(Information shown begins)
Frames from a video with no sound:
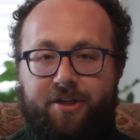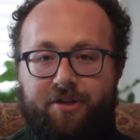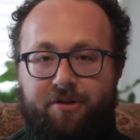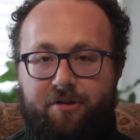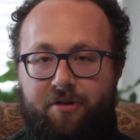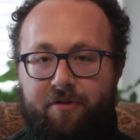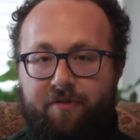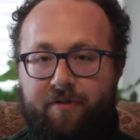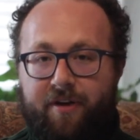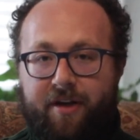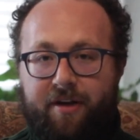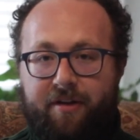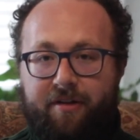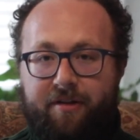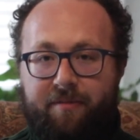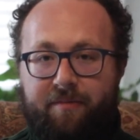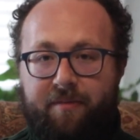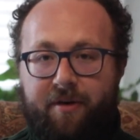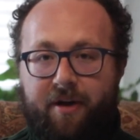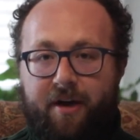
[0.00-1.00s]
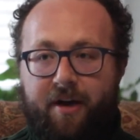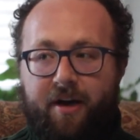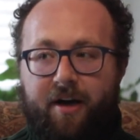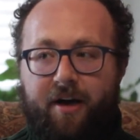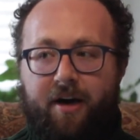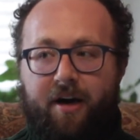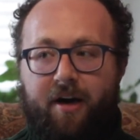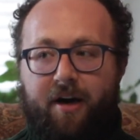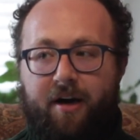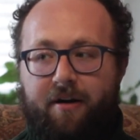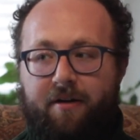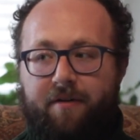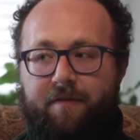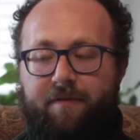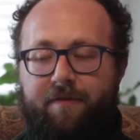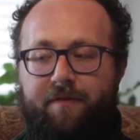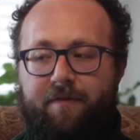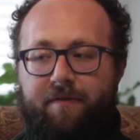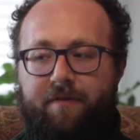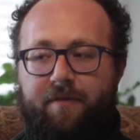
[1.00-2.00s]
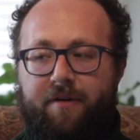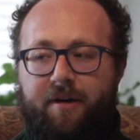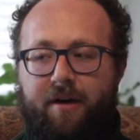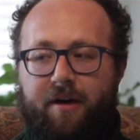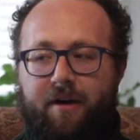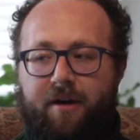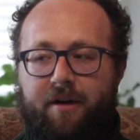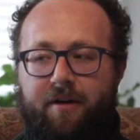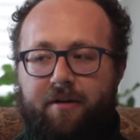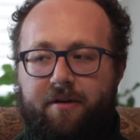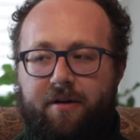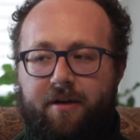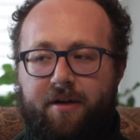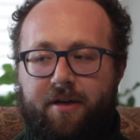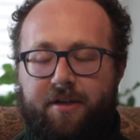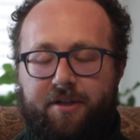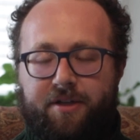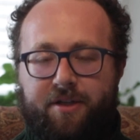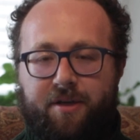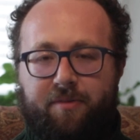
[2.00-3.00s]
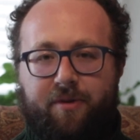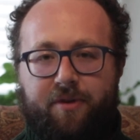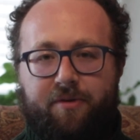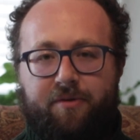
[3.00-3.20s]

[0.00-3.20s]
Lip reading: curriculum of someone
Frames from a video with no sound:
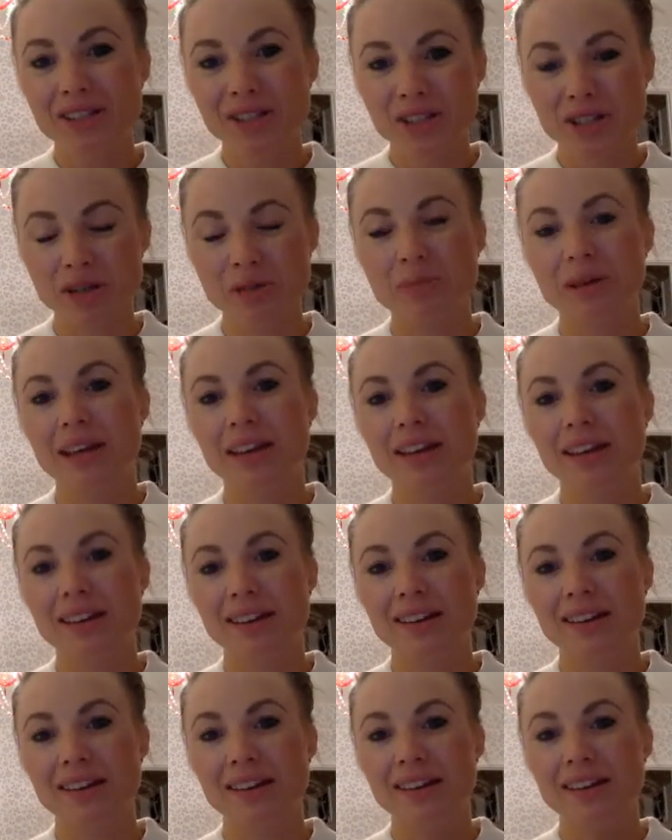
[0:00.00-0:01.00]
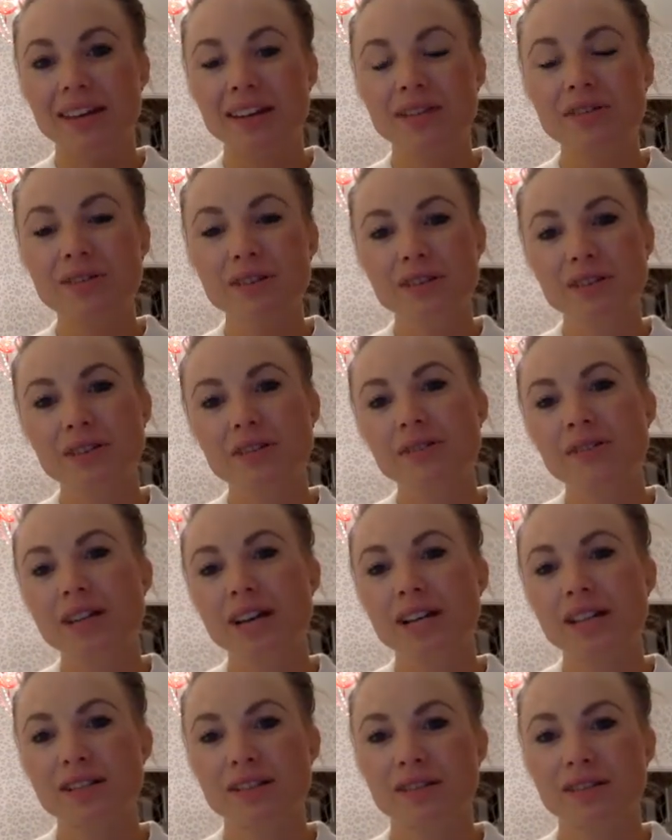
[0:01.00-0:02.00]
to B. And you could do
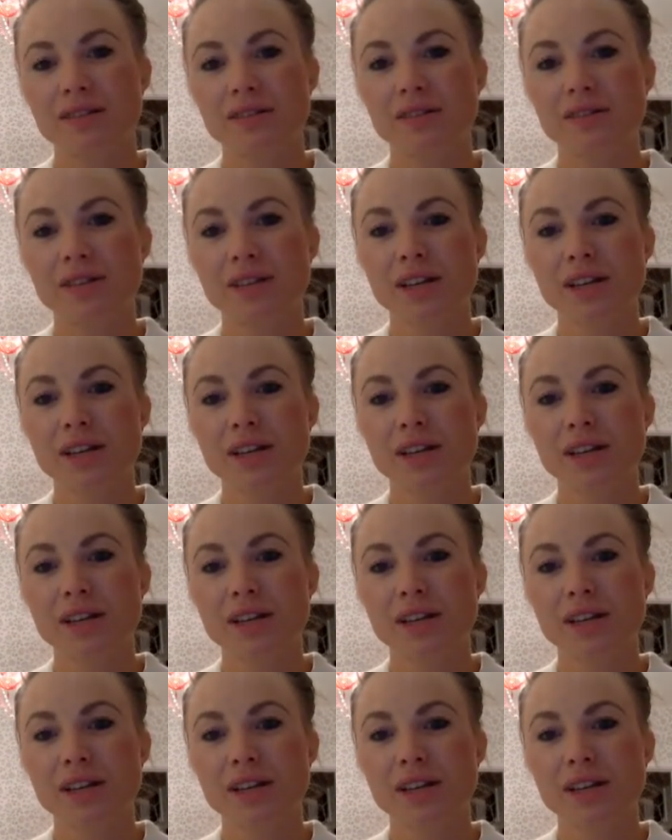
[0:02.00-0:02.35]
that too.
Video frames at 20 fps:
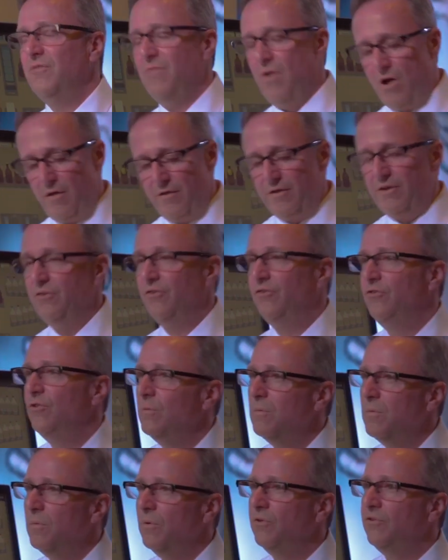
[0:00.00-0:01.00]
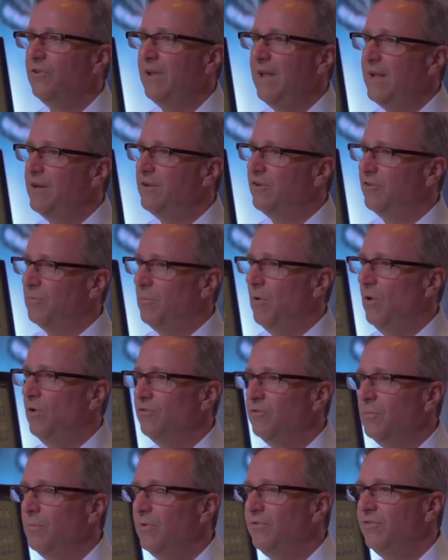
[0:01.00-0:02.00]
of all the consumables and
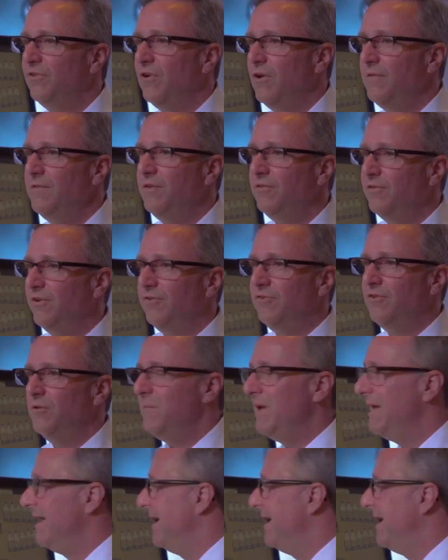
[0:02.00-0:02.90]
disposables on the system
(Information shown ends)
## Work instructions:
Transcribe exactly the lines that go from the one holding "[0.00-1.00s]" through the last line of the entries, both included, and nothing besides them. Do not include any pictures.

## Answer below:
[0.00-1.00s]
[1.00-2.00s]
[2.00-3.00s]
[3.00-3.20s]

[0.00-3.20s]
Lip reading: curriculum of someone
Frames from a video with no sound:
[0:00.00-0:01.00]
[0:01.00-0:02.00]
to B. And you could do
[0:02.00-0:02.35]
that too.
Video frames at 20 fps:
[0:00.00-0:01.00]
[0:01.00-0:02.00]
of all the consumables and
[0:02.00-0:02.90]
disposables on the system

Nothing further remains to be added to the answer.